- _Records supplied_
****************************************

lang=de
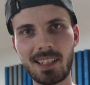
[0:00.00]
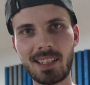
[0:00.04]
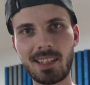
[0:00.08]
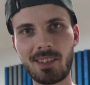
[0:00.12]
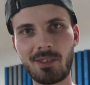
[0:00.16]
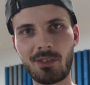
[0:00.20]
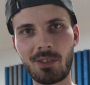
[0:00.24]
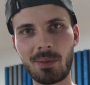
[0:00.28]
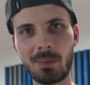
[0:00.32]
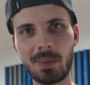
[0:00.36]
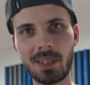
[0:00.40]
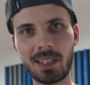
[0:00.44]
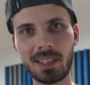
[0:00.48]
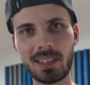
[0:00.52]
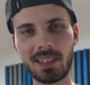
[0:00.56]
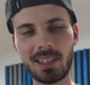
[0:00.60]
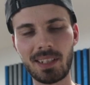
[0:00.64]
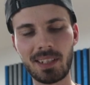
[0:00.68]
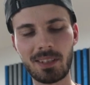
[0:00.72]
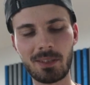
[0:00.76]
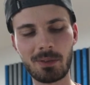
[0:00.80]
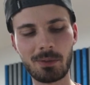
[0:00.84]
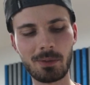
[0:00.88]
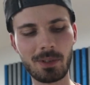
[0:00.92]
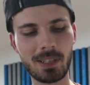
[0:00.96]
Das ist schon mal
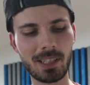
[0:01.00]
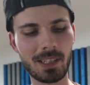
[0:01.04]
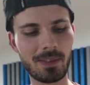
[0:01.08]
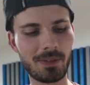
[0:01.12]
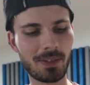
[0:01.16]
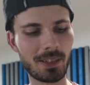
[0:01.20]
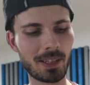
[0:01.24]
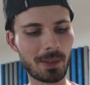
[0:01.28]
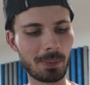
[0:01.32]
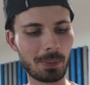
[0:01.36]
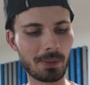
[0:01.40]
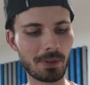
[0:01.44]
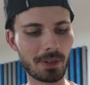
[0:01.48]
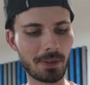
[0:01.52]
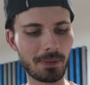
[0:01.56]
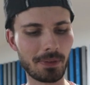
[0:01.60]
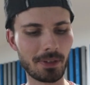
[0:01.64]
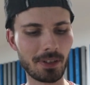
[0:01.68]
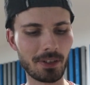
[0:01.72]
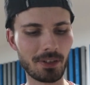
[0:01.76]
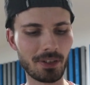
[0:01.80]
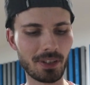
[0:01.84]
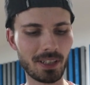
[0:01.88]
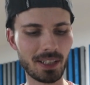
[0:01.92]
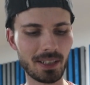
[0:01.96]
richtig cool. Ich finde es bloß
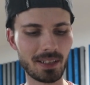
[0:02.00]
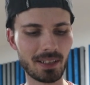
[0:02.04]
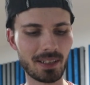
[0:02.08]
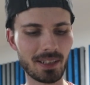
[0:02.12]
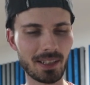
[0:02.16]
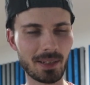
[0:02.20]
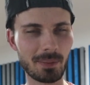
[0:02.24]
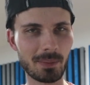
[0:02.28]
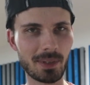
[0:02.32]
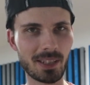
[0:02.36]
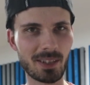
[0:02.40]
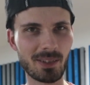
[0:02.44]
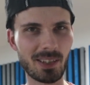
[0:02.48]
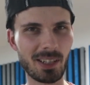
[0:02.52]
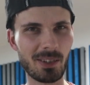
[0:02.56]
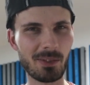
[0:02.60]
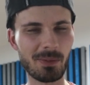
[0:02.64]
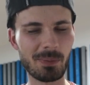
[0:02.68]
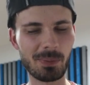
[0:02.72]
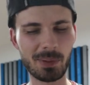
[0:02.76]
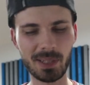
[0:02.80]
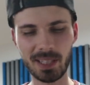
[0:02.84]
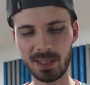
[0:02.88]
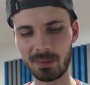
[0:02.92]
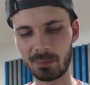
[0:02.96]
voll schade, dass man so
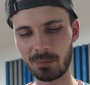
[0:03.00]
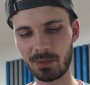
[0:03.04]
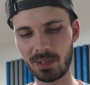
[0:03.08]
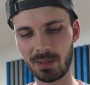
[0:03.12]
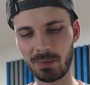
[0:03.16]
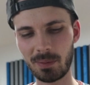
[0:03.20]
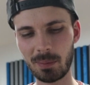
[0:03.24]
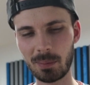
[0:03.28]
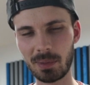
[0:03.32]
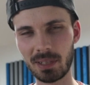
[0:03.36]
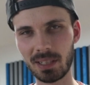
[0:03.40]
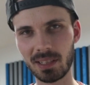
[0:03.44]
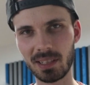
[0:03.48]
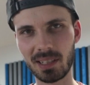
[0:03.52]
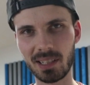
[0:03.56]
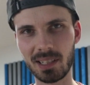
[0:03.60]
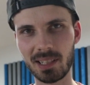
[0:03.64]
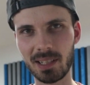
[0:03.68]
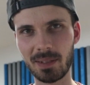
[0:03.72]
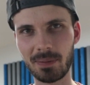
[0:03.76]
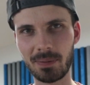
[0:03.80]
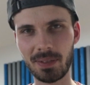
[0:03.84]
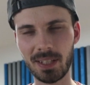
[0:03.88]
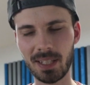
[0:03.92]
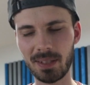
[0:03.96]
aufpassen muss, wenn man die
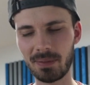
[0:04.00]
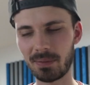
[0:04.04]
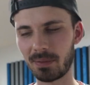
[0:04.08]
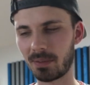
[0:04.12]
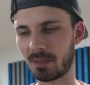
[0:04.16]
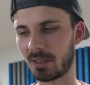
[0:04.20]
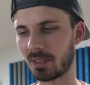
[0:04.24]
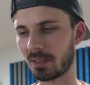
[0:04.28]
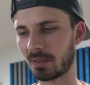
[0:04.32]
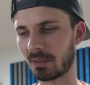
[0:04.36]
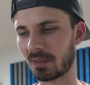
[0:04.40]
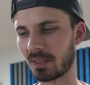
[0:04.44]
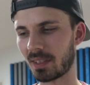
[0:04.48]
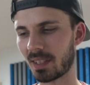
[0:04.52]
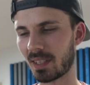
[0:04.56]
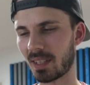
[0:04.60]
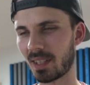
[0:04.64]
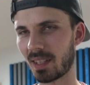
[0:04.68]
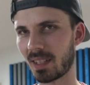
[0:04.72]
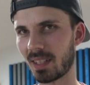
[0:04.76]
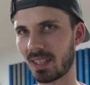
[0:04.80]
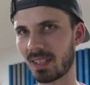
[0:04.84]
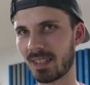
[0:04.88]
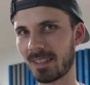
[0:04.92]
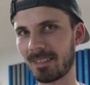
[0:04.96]
Transferfolie
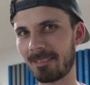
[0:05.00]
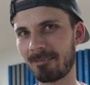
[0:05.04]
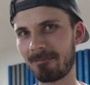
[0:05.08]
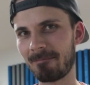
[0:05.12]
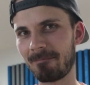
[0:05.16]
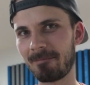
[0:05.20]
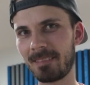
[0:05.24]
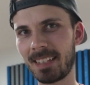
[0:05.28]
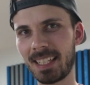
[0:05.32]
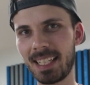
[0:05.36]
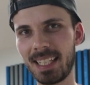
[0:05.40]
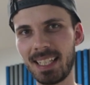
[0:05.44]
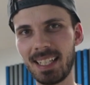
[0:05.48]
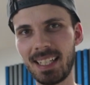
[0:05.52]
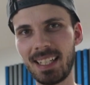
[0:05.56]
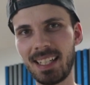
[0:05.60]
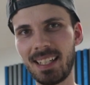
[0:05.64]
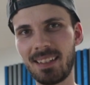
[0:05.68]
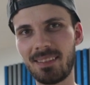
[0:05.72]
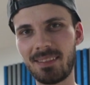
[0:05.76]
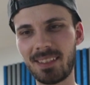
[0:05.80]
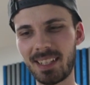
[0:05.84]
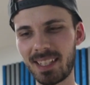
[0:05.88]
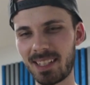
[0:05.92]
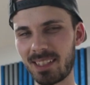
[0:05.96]
runterzieht.
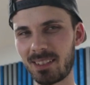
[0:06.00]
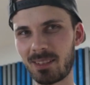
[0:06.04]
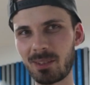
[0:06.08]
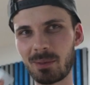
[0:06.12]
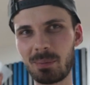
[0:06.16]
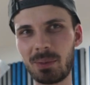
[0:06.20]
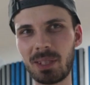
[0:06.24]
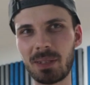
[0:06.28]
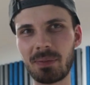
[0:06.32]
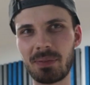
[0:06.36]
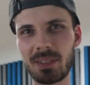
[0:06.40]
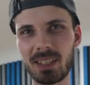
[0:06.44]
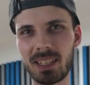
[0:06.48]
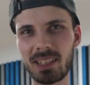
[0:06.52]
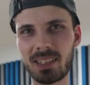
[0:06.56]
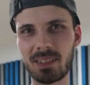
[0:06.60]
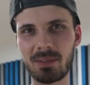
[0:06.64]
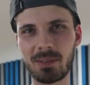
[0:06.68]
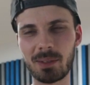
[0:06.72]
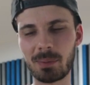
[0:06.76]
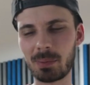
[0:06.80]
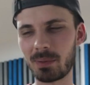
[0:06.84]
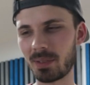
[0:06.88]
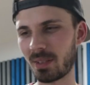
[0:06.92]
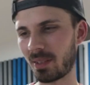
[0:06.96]
Weiß nicht, ob die vielleicht
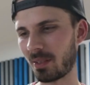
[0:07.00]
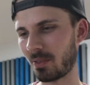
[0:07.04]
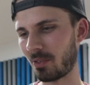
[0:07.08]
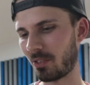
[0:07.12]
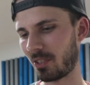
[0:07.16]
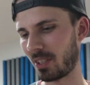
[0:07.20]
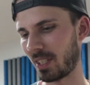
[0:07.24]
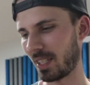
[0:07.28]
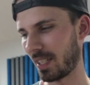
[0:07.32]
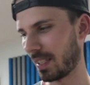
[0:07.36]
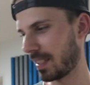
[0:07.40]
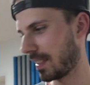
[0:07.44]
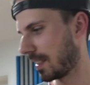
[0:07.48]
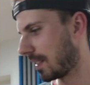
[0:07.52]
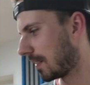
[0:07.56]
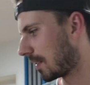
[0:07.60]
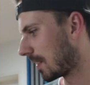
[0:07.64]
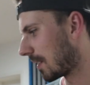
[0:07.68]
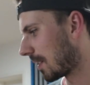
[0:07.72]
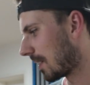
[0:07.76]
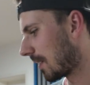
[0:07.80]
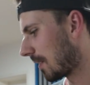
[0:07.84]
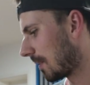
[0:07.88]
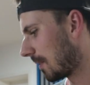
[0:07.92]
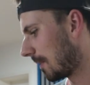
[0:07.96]
einfach bloß zu stark ist
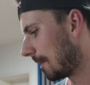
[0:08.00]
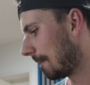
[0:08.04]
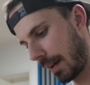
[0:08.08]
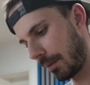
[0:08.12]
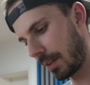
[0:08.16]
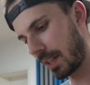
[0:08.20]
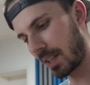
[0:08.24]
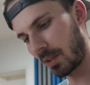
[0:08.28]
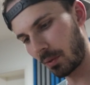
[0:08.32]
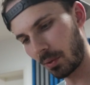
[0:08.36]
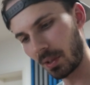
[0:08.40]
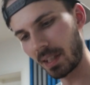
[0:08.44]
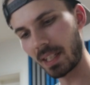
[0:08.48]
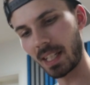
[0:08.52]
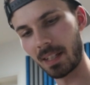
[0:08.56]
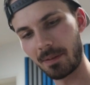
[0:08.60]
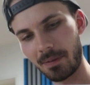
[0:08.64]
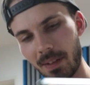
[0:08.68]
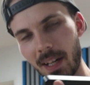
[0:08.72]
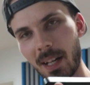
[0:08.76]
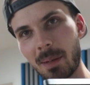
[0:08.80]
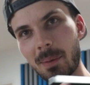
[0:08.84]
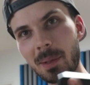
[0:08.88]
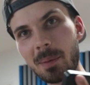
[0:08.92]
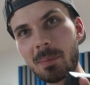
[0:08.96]
oder so. Aber so in
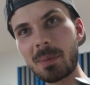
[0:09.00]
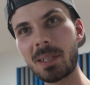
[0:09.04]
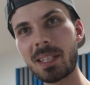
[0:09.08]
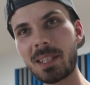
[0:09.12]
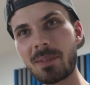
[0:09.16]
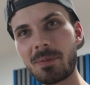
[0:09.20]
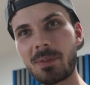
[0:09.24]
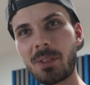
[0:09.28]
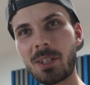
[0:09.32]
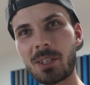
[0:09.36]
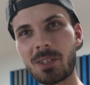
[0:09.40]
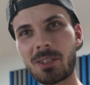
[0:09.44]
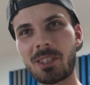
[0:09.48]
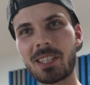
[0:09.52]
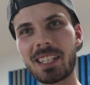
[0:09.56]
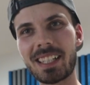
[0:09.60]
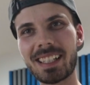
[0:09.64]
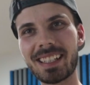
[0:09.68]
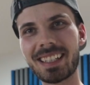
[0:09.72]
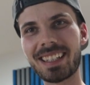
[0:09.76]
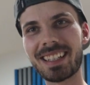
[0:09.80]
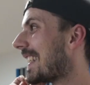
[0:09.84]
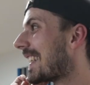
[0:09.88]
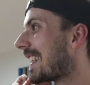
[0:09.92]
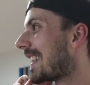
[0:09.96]
etwa habe ich mir das
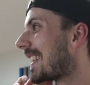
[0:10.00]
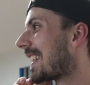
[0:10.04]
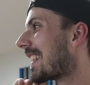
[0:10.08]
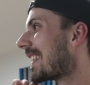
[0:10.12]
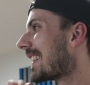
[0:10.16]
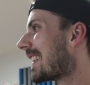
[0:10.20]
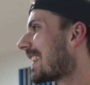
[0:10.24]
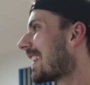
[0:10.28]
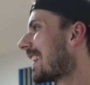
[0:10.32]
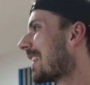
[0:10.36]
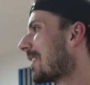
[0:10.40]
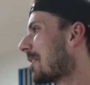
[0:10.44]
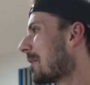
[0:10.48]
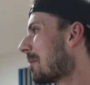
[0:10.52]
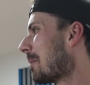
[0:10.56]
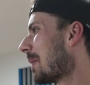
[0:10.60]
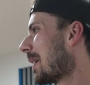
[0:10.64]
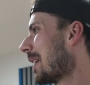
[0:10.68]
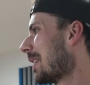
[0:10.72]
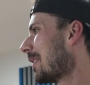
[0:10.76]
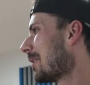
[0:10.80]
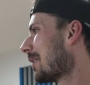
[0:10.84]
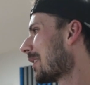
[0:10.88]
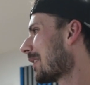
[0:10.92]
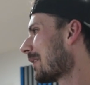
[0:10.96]
vorgestellt. Jetzt kann ich hier
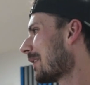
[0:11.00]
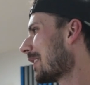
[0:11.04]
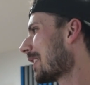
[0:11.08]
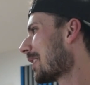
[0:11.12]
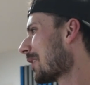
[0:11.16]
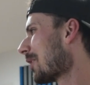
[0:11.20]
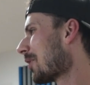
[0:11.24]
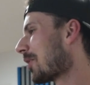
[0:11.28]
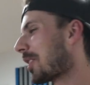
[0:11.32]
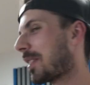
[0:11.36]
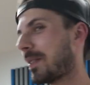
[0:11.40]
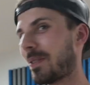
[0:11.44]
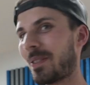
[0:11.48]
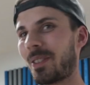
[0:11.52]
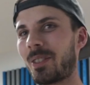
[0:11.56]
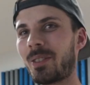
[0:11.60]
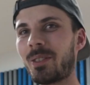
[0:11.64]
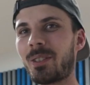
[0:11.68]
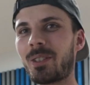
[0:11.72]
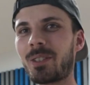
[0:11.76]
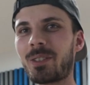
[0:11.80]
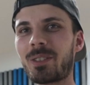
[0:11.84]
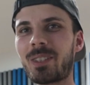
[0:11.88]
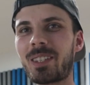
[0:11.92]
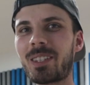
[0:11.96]
überall irgendwelche
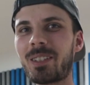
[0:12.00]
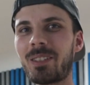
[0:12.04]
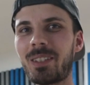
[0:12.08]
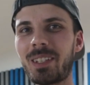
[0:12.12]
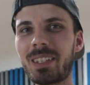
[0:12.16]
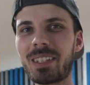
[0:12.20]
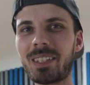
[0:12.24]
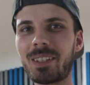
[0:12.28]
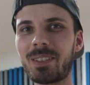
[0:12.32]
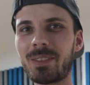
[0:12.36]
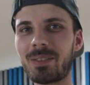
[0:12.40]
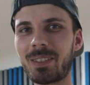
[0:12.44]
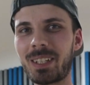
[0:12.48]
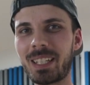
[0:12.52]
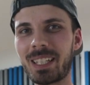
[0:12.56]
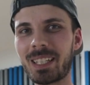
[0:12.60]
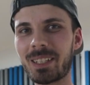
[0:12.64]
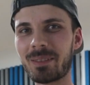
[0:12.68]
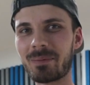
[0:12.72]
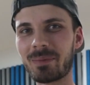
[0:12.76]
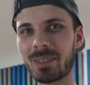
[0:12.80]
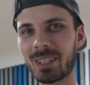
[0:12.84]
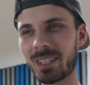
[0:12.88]
Schriftzüge und Zeug draufkleben.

****************************************

- _How to complete this task_
Retype each entry precisely. Skip images entirely.

- _Your solution_
lang=de
[0:00.00]
[0:00.04]
[0:00.08]
[0:00.12]
[0:00.16]
[0:00.20]
[0:00.24]
[0:00.28]
[0:00.32]
[0:00.36]
[0:00.40]
[0:00.44]
[0:00.48]
[0:00.52]
[0:00.56]
[0:00.60]
[0:00.64]
[0:00.68]
[0:00.72]
[0:00.76]
[0:00.80]
[0:00.84]
[0:00.88]
[0:00.92]
[0:00.96]
Das ist schon mal
[0:01.00]
[0:01.04]
[0:01.08]
[0:01.12]
[0:01.16]
[0:01.20]
[0:01.24]
[0:01.28]
[0:01.32]
[0:01.36]
[0:01.40]
[0:01.44]
[0:01.48]
[0:01.52]
[0:01.56]
[0:01.60]
[0:01.64]
[0:01.68]
[0:01.72]
[0:01.76]
[0:01.80]
[0:01.84]
[0:01.88]
[0:01.92]
[0:01.96]
richtig cool. Ich finde es bloß
[0:02.00]
[0:02.04]
[0:02.08]
[0:02.12]
[0:02.16]
[0:02.20]
[0:02.24]
[0:02.28]
[0:02.32]
[0:02.36]
[0:02.40]
[0:02.44]
[0:02.48]
[0:02.52]
[0:02.56]
[0:02.60]
[0:02.64]
[0:02.68]
[0:02.72]
[0:02.76]
[0:02.80]
[0:02.84]
[0:02.88]
[0:02.92]
[0:02.96]
voll schade, dass man so
[0:03.00]
[0:03.04]
[0:03.08]
[0:03.12]
[0:03.16]
[0:03.20]
[0:03.24]
[0:03.28]
[0:03.32]
[0:03.36]
[0:03.40]
[0:03.44]
[0:03.48]
[0:03.52]
[0:03.56]
[0:03.60]
[0:03.64]
[0:03.68]
[0:03.72]
[0:03.76]
[0:03.80]
[0:03.84]
[0:03.88]
[0:03.92]
[0:03.96]
aufpassen muss, wenn man die
[0:04.00]
[0:04.04]
[0:04.08]
[0:04.12]
[0:04.16]
[0:04.20]
[0:04.24]
[0:04.28]
[0:04.32]
[0:04.36]
[0:04.40]
[0:04.44]
[0:04.48]
[0:04.52]
[0:04.56]
[0:04.60]
[0:04.64]
[0:04.68]
[0:04.72]
[0:04.76]
[0:04.80]
[0:04.84]
[0:04.88]
[0:04.92]
[0:04.96]
Transferfolie
[0:05.00]
[0:05.04]
[0:05.08]
[0:05.12]
[0:05.16]
[0:05.20]
[0:05.24]
[0:05.28]
[0:05.32]
[0:05.36]
[0:05.40]
[0:05.44]
[0:05.48]
[0:05.52]
[0:05.56]
[0:05.60]
[0:05.64]
[0:05.68]
[0:05.72]
[0:05.76]
[0:05.80]
[0:05.84]
[0:05.88]
[0:05.92]
[0:05.96]
runterzieht.
[0:06.00]
[0:06.04]
[0:06.08]
[0:06.12]
[0:06.16]
[0:06.20]
[0:06.24]
[0:06.28]
[0:06.32]
[0:06.36]
[0:06.40]
[0:06.44]
[0:06.48]
[0:06.52]
[0:06.56]
[0:06.60]
[0:06.64]
[0:06.68]
[0:06.72]
[0:06.76]
[0:06.80]
[0:06.84]
[0:06.88]
[0:06.92]
[0:06.96]
Weiß nicht, ob die vielleicht
[0:07.00]
[0:07.04]
[0:07.08]
[0:07.12]
[0:07.16]
[0:07.20]
[0:07.24]
[0:07.28]
[0:07.32]
[0:07.36]
[0:07.40]
[0:07.44]
[0:07.48]
[0:07.52]
[0:07.56]
[0:07.60]
[0:07.64]
[0:07.68]
[0:07.72]
[0:07.76]
[0:07.80]
[0:07.84]
[0:07.88]
[0:07.92]
[0:07.96]
einfach bloß zu stark ist
[0:08.00]
[0:08.04]
[0:08.08]
[0:08.12]
[0:08.16]
[0:08.20]
[0:08.24]
[0:08.28]
[0:08.32]
[0:08.36]
[0:08.40]
[0:08.44]
[0:08.48]
[0:08.52]
[0:08.56]
[0:08.60]
[0:08.64]
[0:08.68]
[0:08.72]
[0:08.76]
[0:08.80]
[0:08.84]
[0:08.88]
[0:08.92]
[0:08.96]
oder so. Aber so in
[0:09.00]
[0:09.04]
[0:09.08]
[0:09.12]
[0:09.16]
[0:09.20]
[0:09.24]
[0:09.28]
[0:09.32]
[0:09.36]
[0:09.40]
[0:09.44]
[0:09.48]
[0:09.52]
[0:09.56]
[0:09.60]
[0:09.64]
[0:09.68]
[0:09.72]
[0:09.76]
[0:09.80]
[0:09.84]
[0:09.88]
[0:09.92]
[0:09.96]
etwa habe ich mir das
[0:10.00]
[0:10.04]
[0:10.08]
[0:10.12]
[0:10.16]
[0:10.20]
[0:10.24]
[0:10.28]
[0:10.32]
[0:10.36]
[0:10.40]
[0:10.44]
[0:10.48]
[0:10.52]
[0:10.56]
[0:10.60]
[0:10.64]
[0:10.68]
[0:10.72]
[0:10.76]
[0:10.80]
[0:10.84]
[0:10.88]
[0:10.92]
[0:10.96]
vorgestellt. Jetzt kann ich hier
[0:11.00]
[0:11.04]
[0:11.08]
[0:11.12]
[0:11.16]
[0:11.20]
[0:11.24]
[0:11.28]
[0:11.32]
[0:11.36]
[0:11.40]
[0:11.44]
[0:11.48]
[0:11.52]
[0:11.56]
[0:11.60]
[0:11.64]
[0:11.68]
[0:11.72]
[0:11.76]
[0:11.80]
[0:11.84]
[0:11.88]
[0:11.92]
[0:11.96]
überall irgendwelche
[0:12.00]
[0:12.04]
[0:12.08]
[0:12.12]
[0:12.16]
[0:12.20]
[0:12.24]
[0:12.28]
[0:12.32]
[0:12.36]
[0:12.40]
[0:12.44]
[0:12.48]
[0:12.52]
[0:12.56]
[0:12.60]
[0:12.64]
[0:12.68]
[0:12.72]
[0:12.76]
[0:12.80]
[0:12.84]
[0:12.88]
Schriftzüge und Zeug draufkleben.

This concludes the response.